Sustainability is commonly considered in relation to three linked components: The economy, society, and the environment. For sustainable development, it is imperative that we think about value in not solely economic or financial terms, but also in relation to natural capital (the biosphere and earth’s resources), social capital (the norms and networks that enable collective action), and human capital (the sum total of knowledge, experience, intellectual property, and labor available to society). The purely economic capital so many people and organizations strive for, and make decisions by, are often not conducive to these alternative forms of capital. For sustainable development, there is a need to reset how we, as inhabitants of the earth, think about value. Michael Porter and Mark R. Kramer talk about creating shared value, referring to business models that integrate societal improvements into economic value creation. For example, Nestlé worked closely with the farmers of the Moga Milk District in India, investing in local infrastructure and transferring world-class technology to build a competitive milk supply chain that simultaneously generated social benefits through improved healthcare, better education, and economic development. This value reset requires a paradigm shift, requiring systemic level transformation collectively enacted by governments, business, and everyday citizens alike.
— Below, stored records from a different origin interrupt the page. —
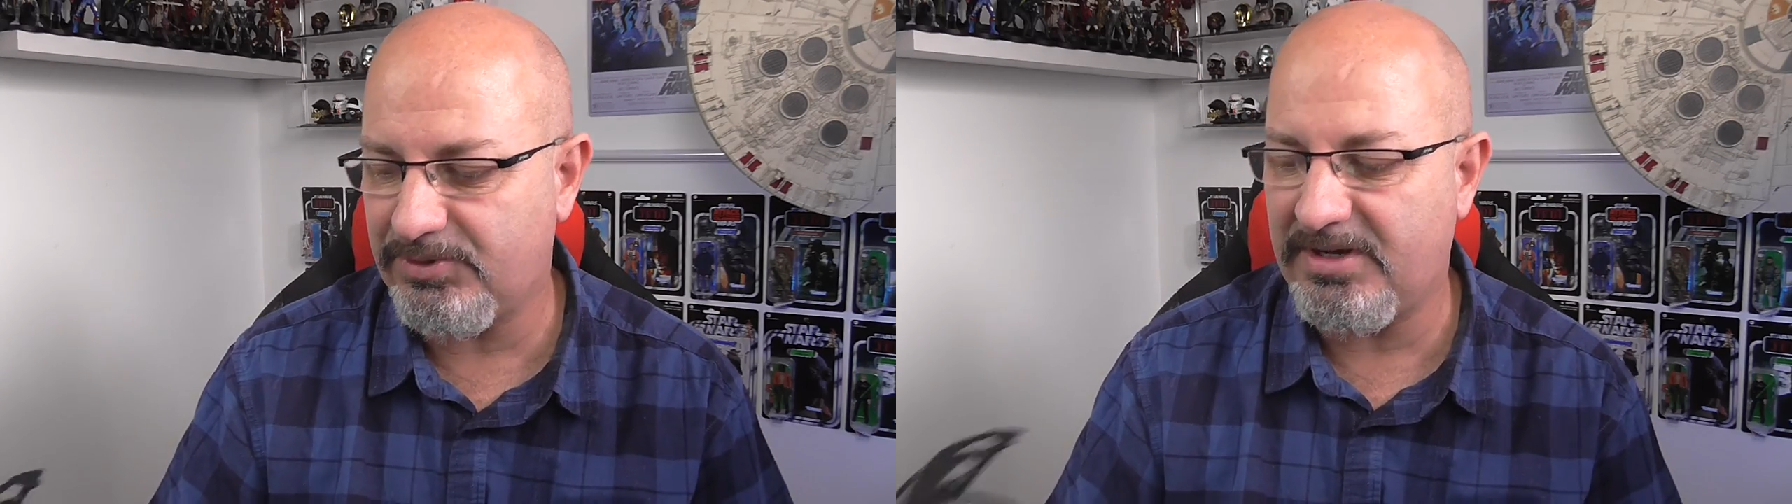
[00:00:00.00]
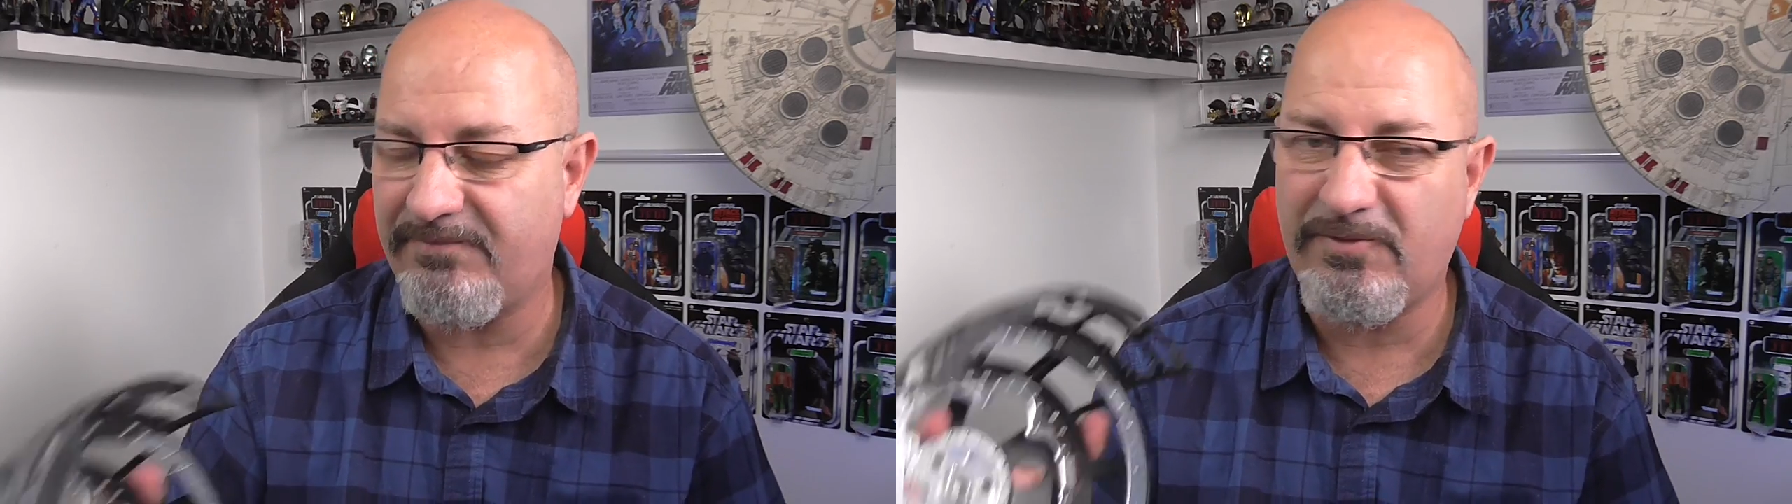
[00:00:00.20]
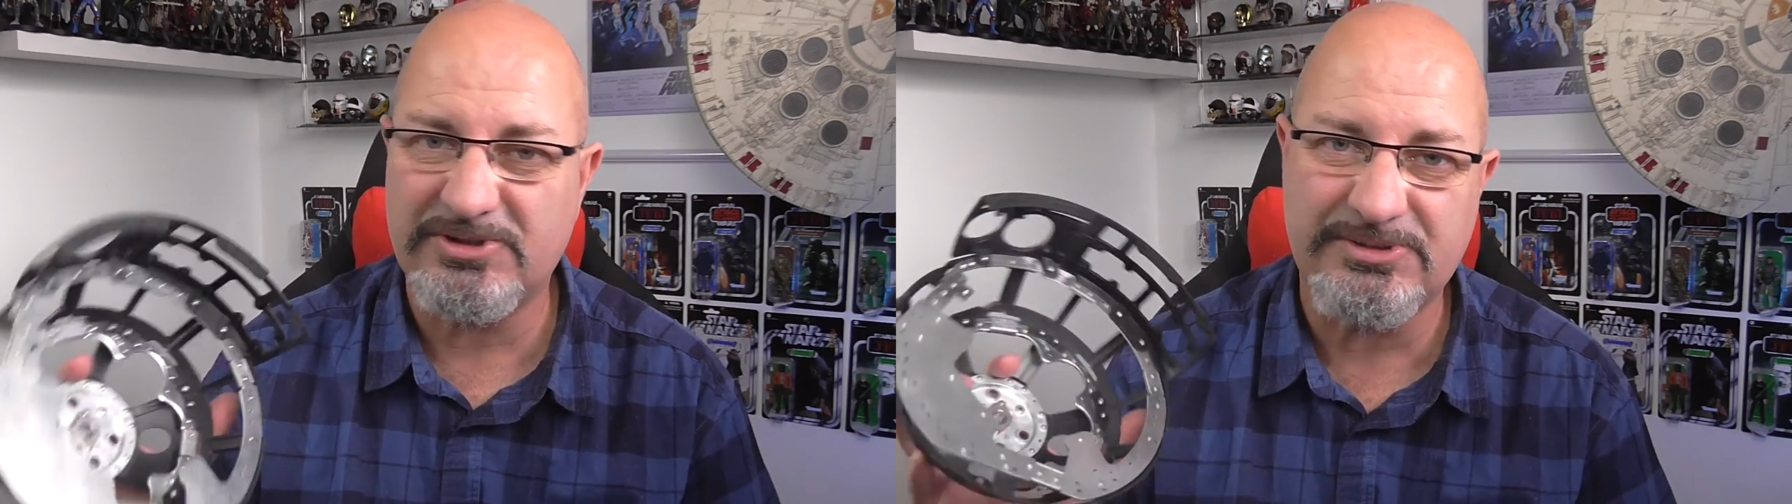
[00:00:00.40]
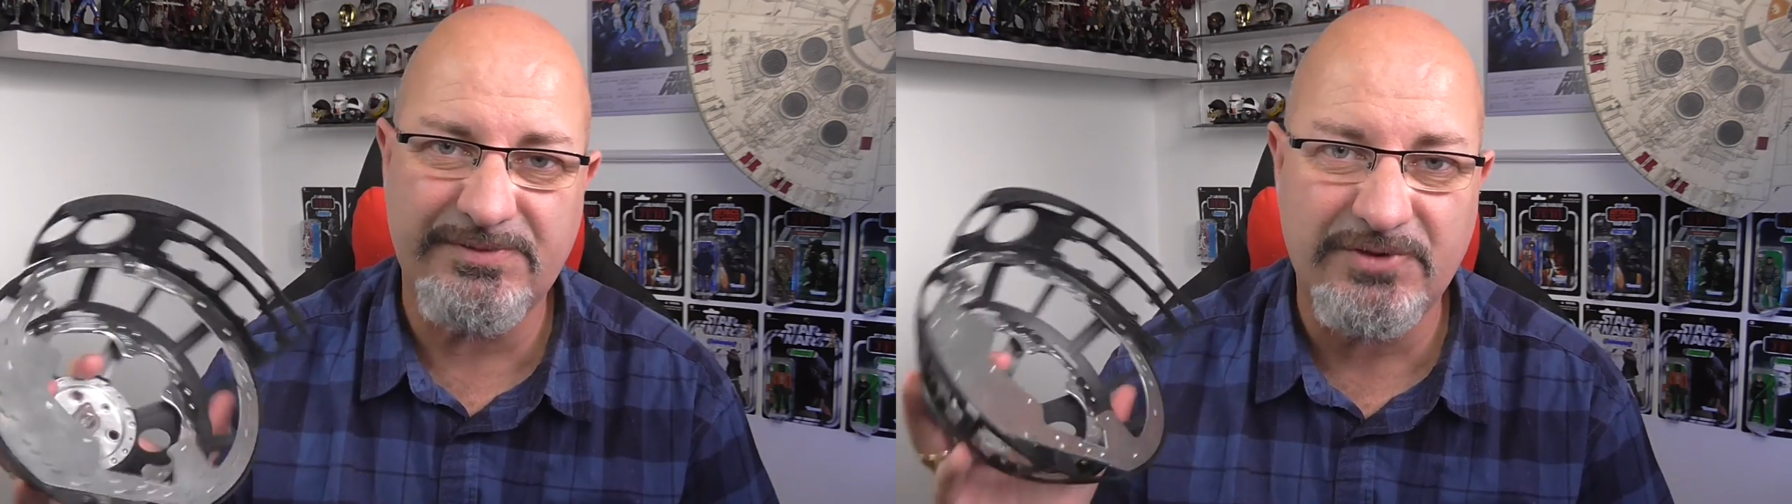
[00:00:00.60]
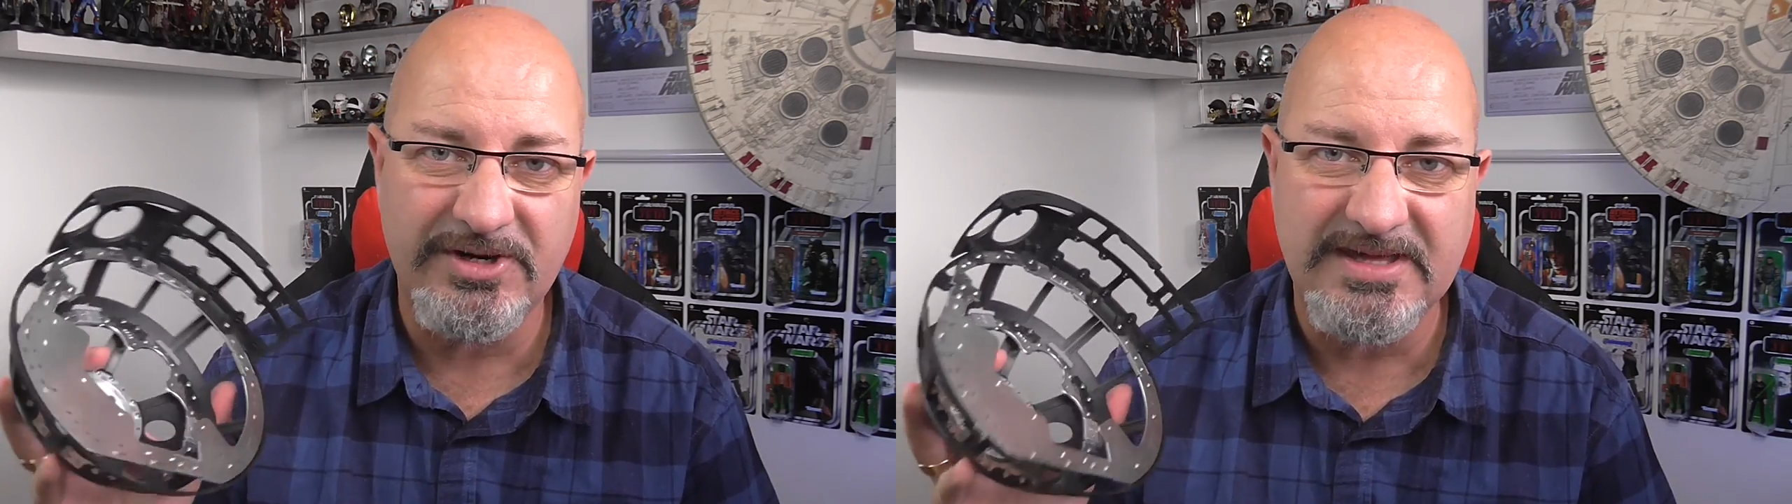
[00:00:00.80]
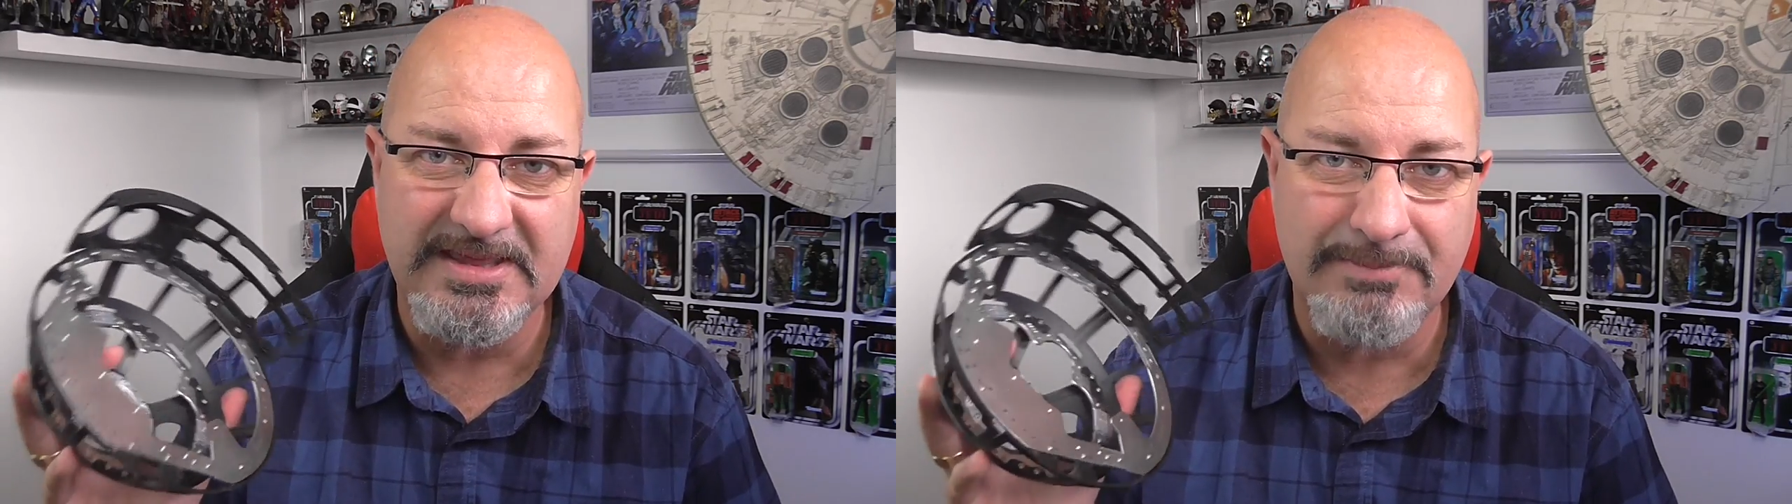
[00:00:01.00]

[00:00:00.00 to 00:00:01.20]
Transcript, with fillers: And unfortunately, we've got to get the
Economic profitability is a powerful motivation for change, and lucky for the planet, sustainability can be profitable. A 2013 report from MIT Sloan Management Review and the Boston Consulting Group report the number of firms that profited from sustainability initiatives climbed to 37%, up 23% from the previous year, demonstrating that transforming business models is likely to lead to increased profits. Sustainability is finally getting on the radar of the C-suite beyond their CSR strategies, and a growing number of companies today are moving from the design and creation of “things” to the design and delivery of “services.” The service sector has become the major contributor of the worldwide economy, accounting for 73% of the UK’s GDP, 70.5% of GDP in Europe, and 64% of GDP worldwide. This shift to a service economy supports sustainable development, as services generally rely on less natural capital and more human capital than products. With services, value is fundamentally derived and determined in use rather than
through ownership, resulting in less stuff and usage of fewer resources. Pay per use type business models such as Zipcar and Airbnb are rising, supporting the sharing economy.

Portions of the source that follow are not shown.